Environmental Power Corporation positions itself as a niche player within the broader renewable energy sector, specifically focusing on the waste-to-energy segment through biogas production. While larger utilities often invest in solar, wind, or large-scale hydroelectric projects, EPGRQ targets the conversion of specific organic waste streams into methane-rich biogas, renewable natural gas (RNG), and other energy forms. Its three single digester facilities in Wisconsin highlight a localized, asset-specific approach to renewable energy generation.

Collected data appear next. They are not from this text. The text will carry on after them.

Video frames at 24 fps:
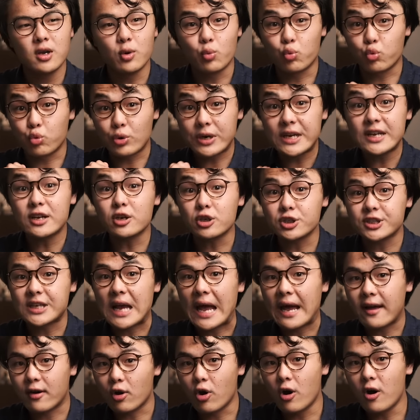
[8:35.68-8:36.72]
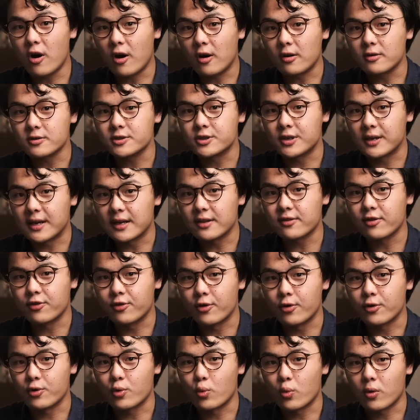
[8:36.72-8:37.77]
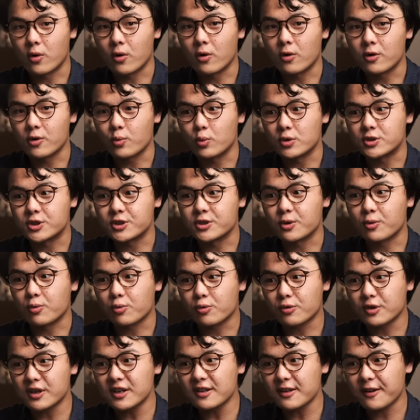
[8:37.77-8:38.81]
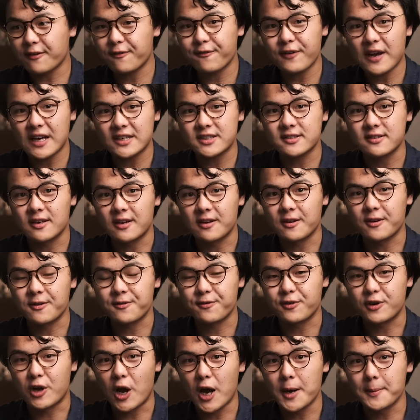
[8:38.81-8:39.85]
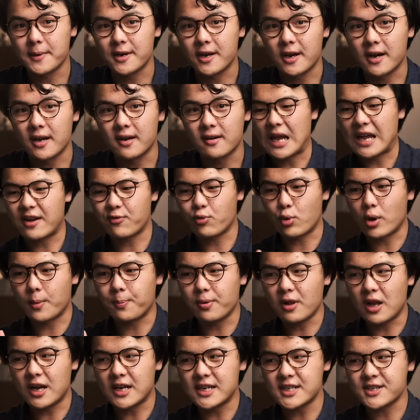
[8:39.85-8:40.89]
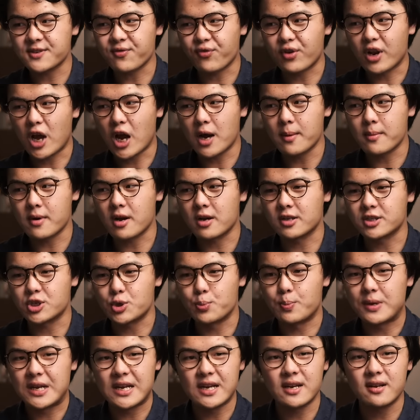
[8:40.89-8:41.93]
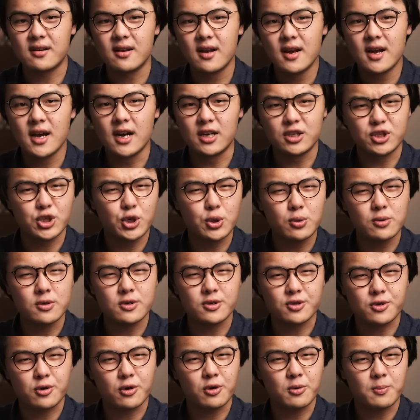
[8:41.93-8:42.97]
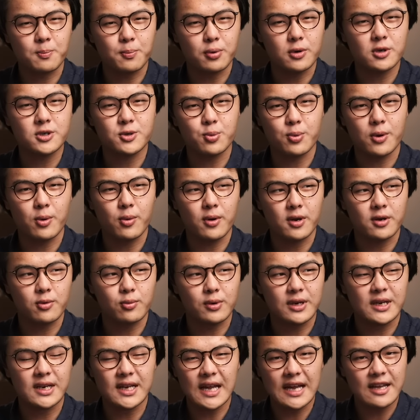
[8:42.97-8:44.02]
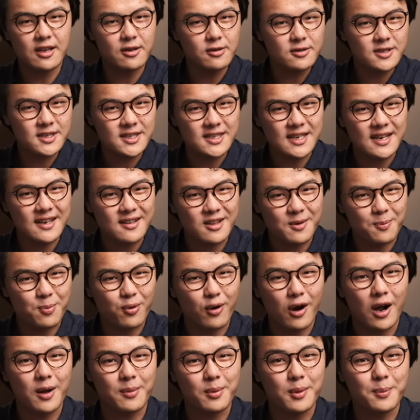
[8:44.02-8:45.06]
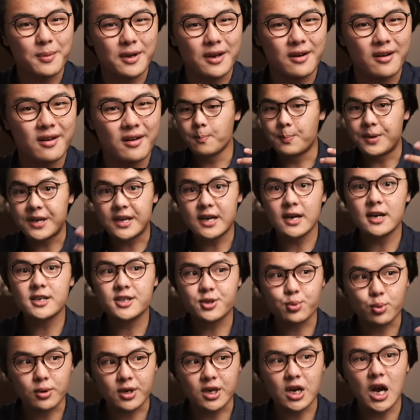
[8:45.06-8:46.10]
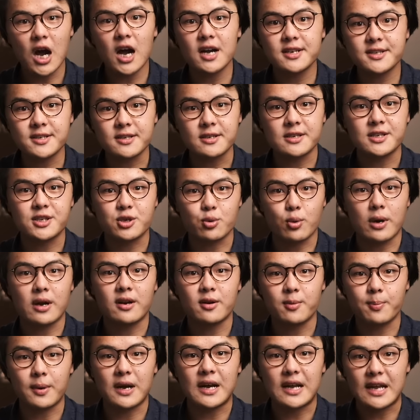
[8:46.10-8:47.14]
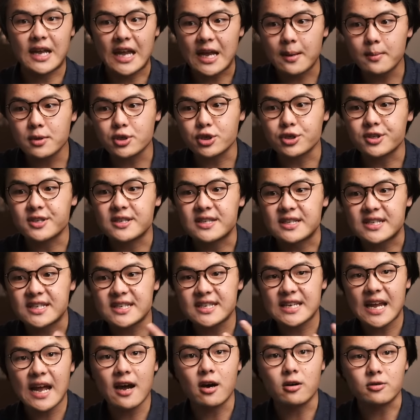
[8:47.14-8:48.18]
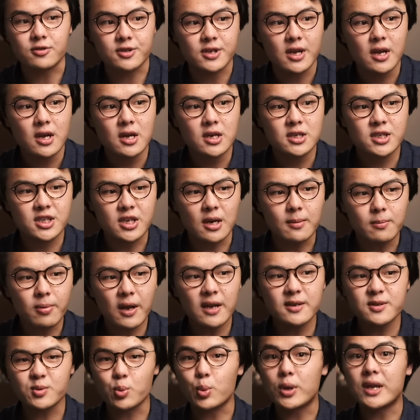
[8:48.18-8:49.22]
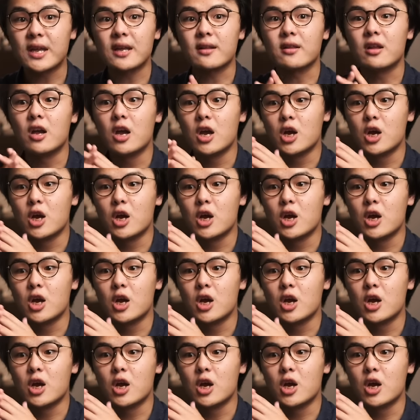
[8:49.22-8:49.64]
readers at all to get to know the world, which is a really fascinating phenomenon. And if we apply this phenomenon to being attuned to certain books we want to read, can you see the problem here? Because we're constantly surrounded by images and sounds, sometimes we can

This specialization allows it to address both waste management challenges and the demand for sustainable energy, differentiating it from more diversified renewable energy companies by concentrating on a specific feedstock and conversion technology.

What are the key factors to evaluate for EPGRQ?

Environmental Power Corporation (EPGRQ) holds an AI score of 46/100 (low). Not financial advice.

How frequently does EPGRQ data refresh on this page?

EPGRQ prices update in real time during U.S. market hours. Fundamentals refresh after quarterly filings; analyst ratings and AI insights update daily; news is aggregated continuously.

What has driven EPGRQ's recent stock price performance?

Environmental Power Corporation (EPGRQ) moves on earnings results, analyst revisions, sector rotation, and market sentiment. Notable catalyst: Niche specialization in biogas production from organic wastes, addressing both energy and waste management needs. See the News tab for the latest drivers. Past performance does not predict future results.

Should investors consider EPGRQ overvalued or undervalued right now?

Valuing Environmental Power Corporation (EPGRQ) requires multiple metrics. Compare P/E, P/S, and EV/EBITDA against sector peers for a full view.

Disclaimer: This content is for informational purposes only and does not constitute investment advice. Always do your own research and consult a financial advisor.

Official Resources

Price as of Analysis updated AI Score refreshed daily
Data Sources & Methodology
Market data powered by Financial Modeling Prep & Yahoo Finance. AI analysis by Stock Expert AI proprietary algorithms. Technical indicators via industry-standard calculations. Last updated: .
Data Provenance
Sources: Financial Modeling Prep (FMP) — Primary · Yahoo Finance — Fallback · Alpaca — Tertiary
Last fetched:
Cache TTL: Quote 5min · Profile 7d · Financials 7d · Insider 48h
How we use AI: Numbers are pulled directly from FMP & Yahoo Finance — our AI writes the analysis, it never edits the figures.
Data provided as-is for educational purposes. Not financial advice. Methodology

Data provided for informational purposes only.

Analysis Notes
  • Information is based solely on provided source data. Financial details are limited, particularly for an OTC-traded company with an 'Unknown' disclosure status. The extremely low market capitalization and share price indicate significant financial distress.